*EXTRACTED ENTRIES*.
BEGIN
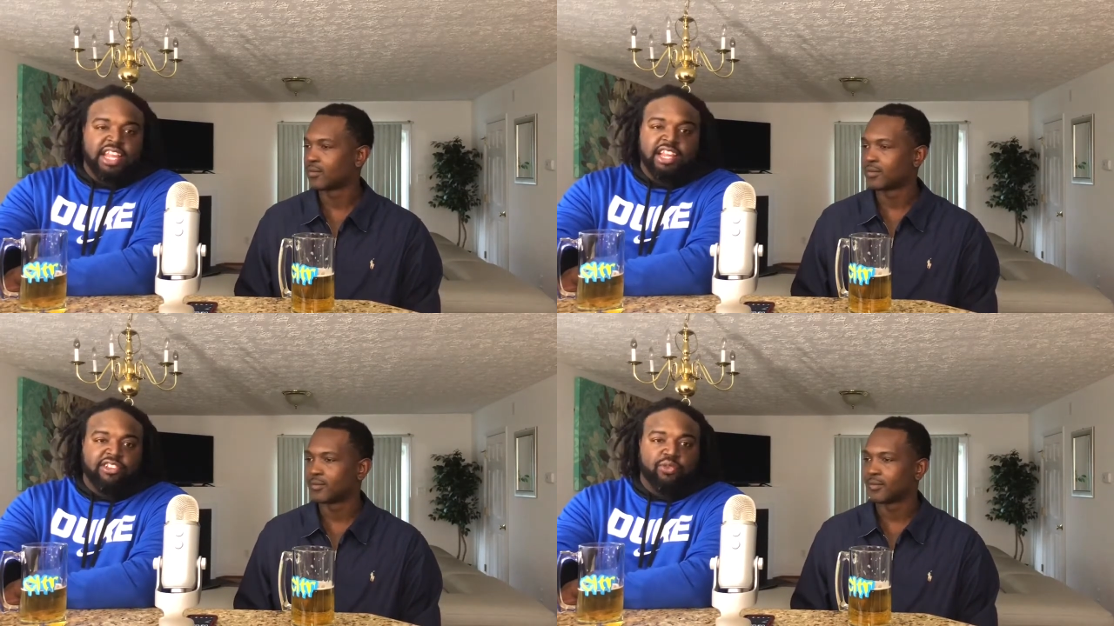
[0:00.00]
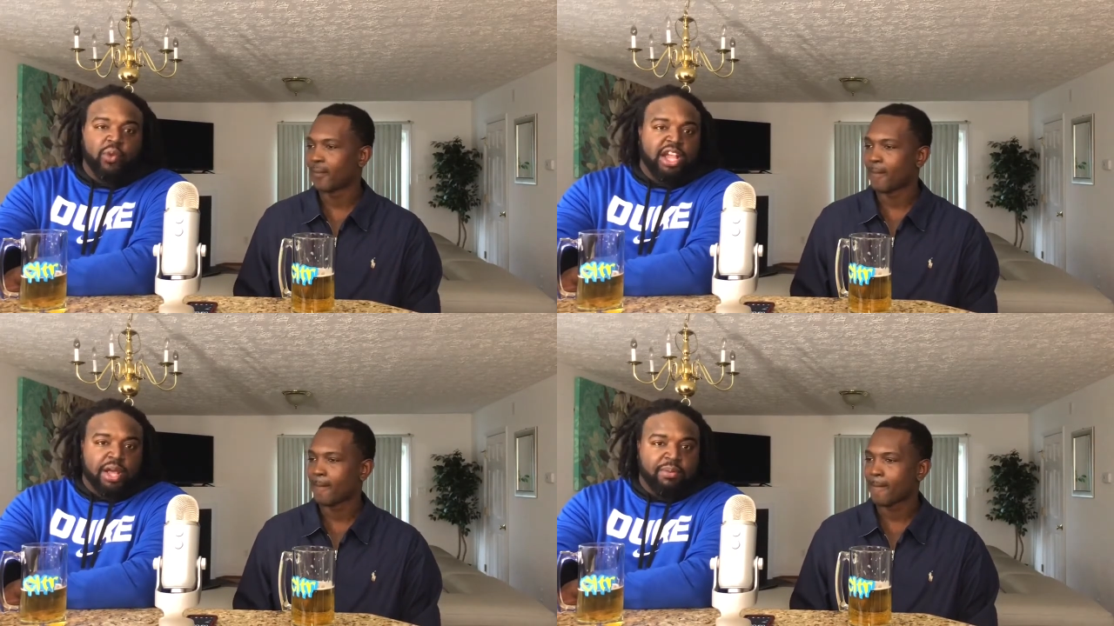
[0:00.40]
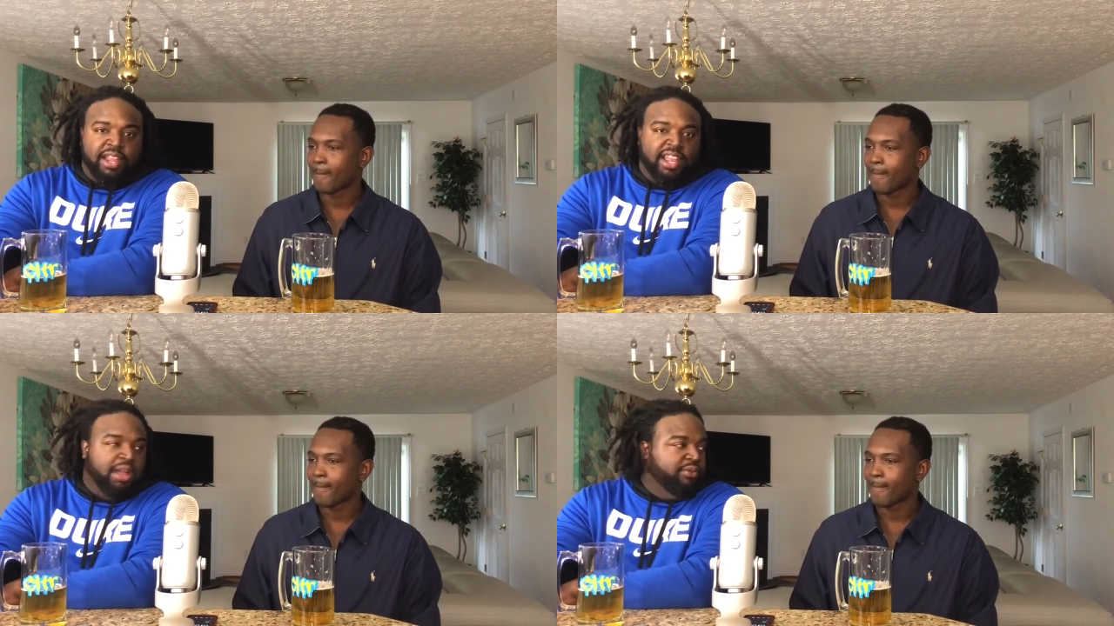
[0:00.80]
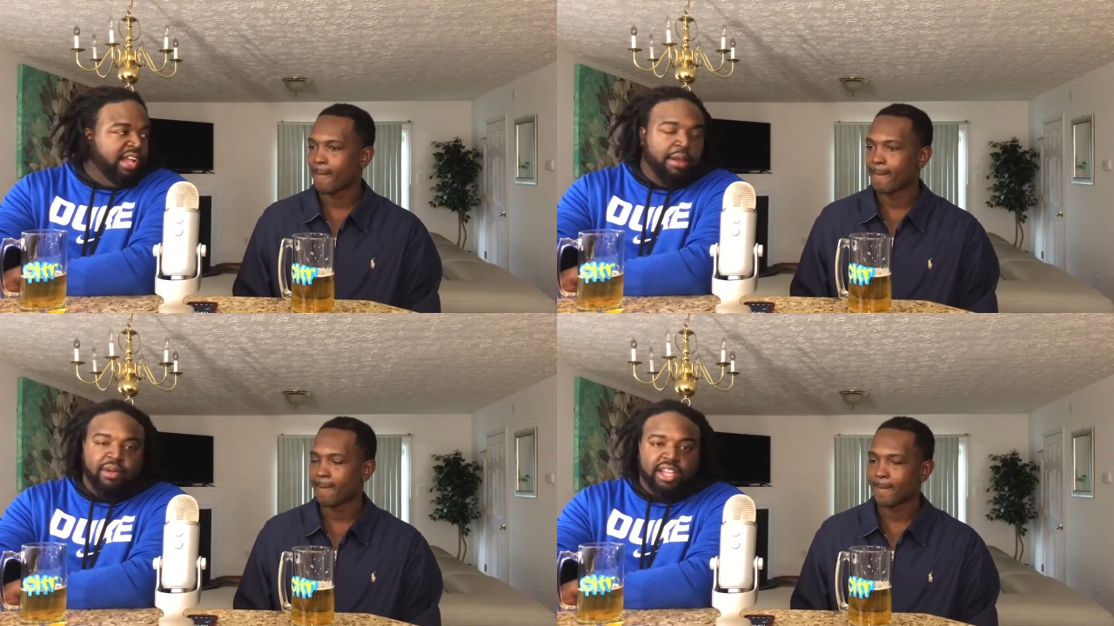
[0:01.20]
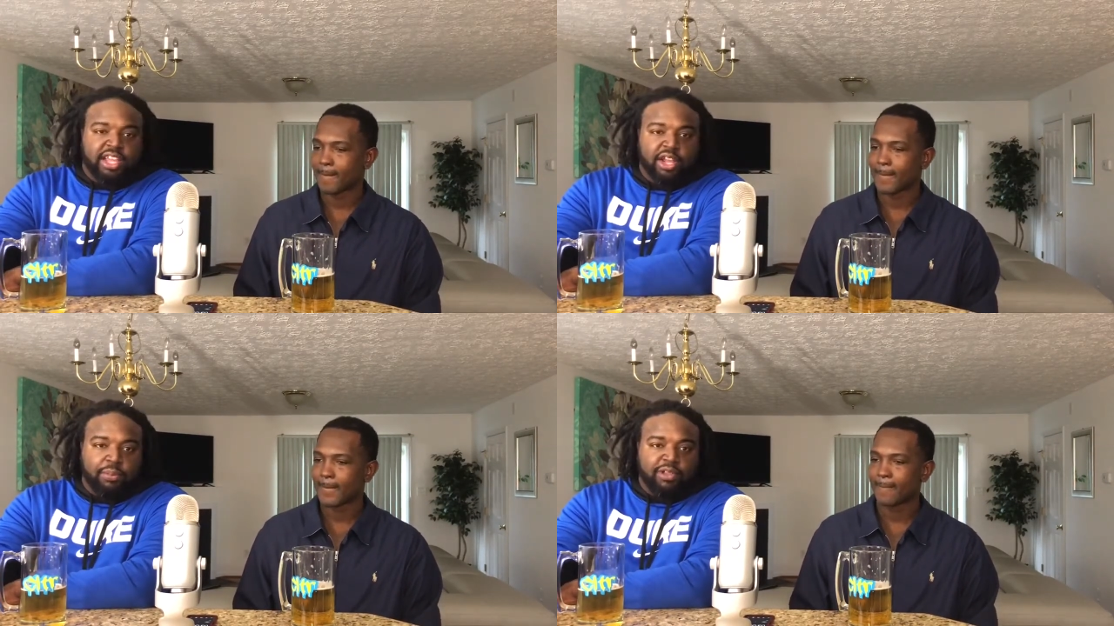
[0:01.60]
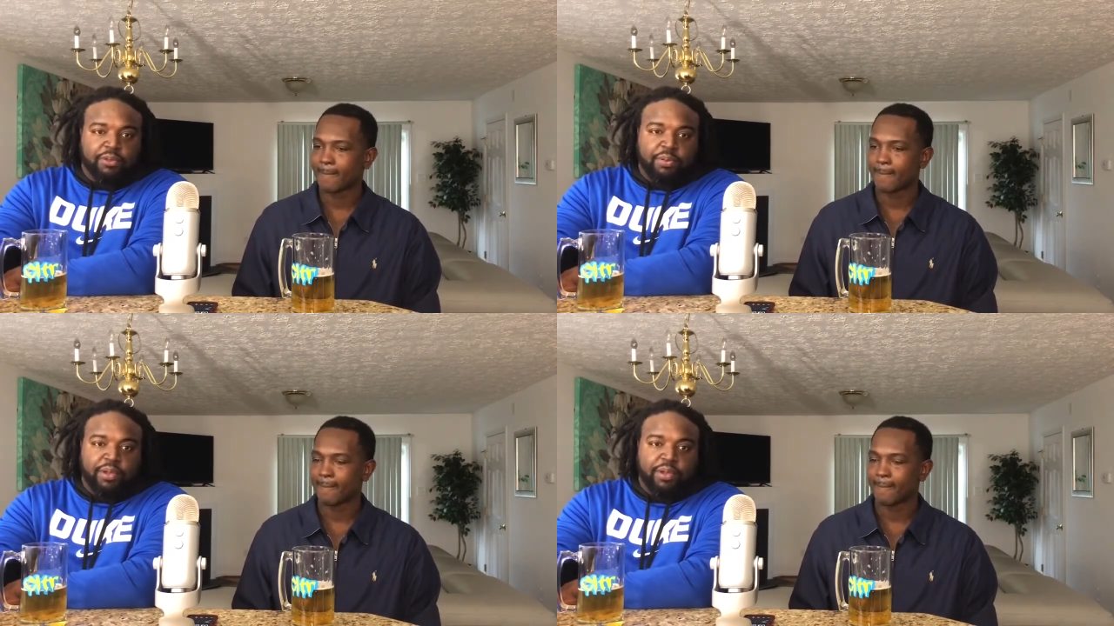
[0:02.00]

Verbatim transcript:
Speaker 1: He didn't just wake up that day and was like, "I'm gonna kill a bunch of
END
*ACTIVITY*. Make an exact copy of all entries above, dropping the images.

*PROBLEM SOLUTION*.
[0:00.00]
[0:00.40]
[0:00.80]
[0:01.20]
[0:01.60]
[0:02.00]

Verbatim transcript:
Speaker 1: He didn't just wake up that day and was like, "I'm gonna kill a bunch of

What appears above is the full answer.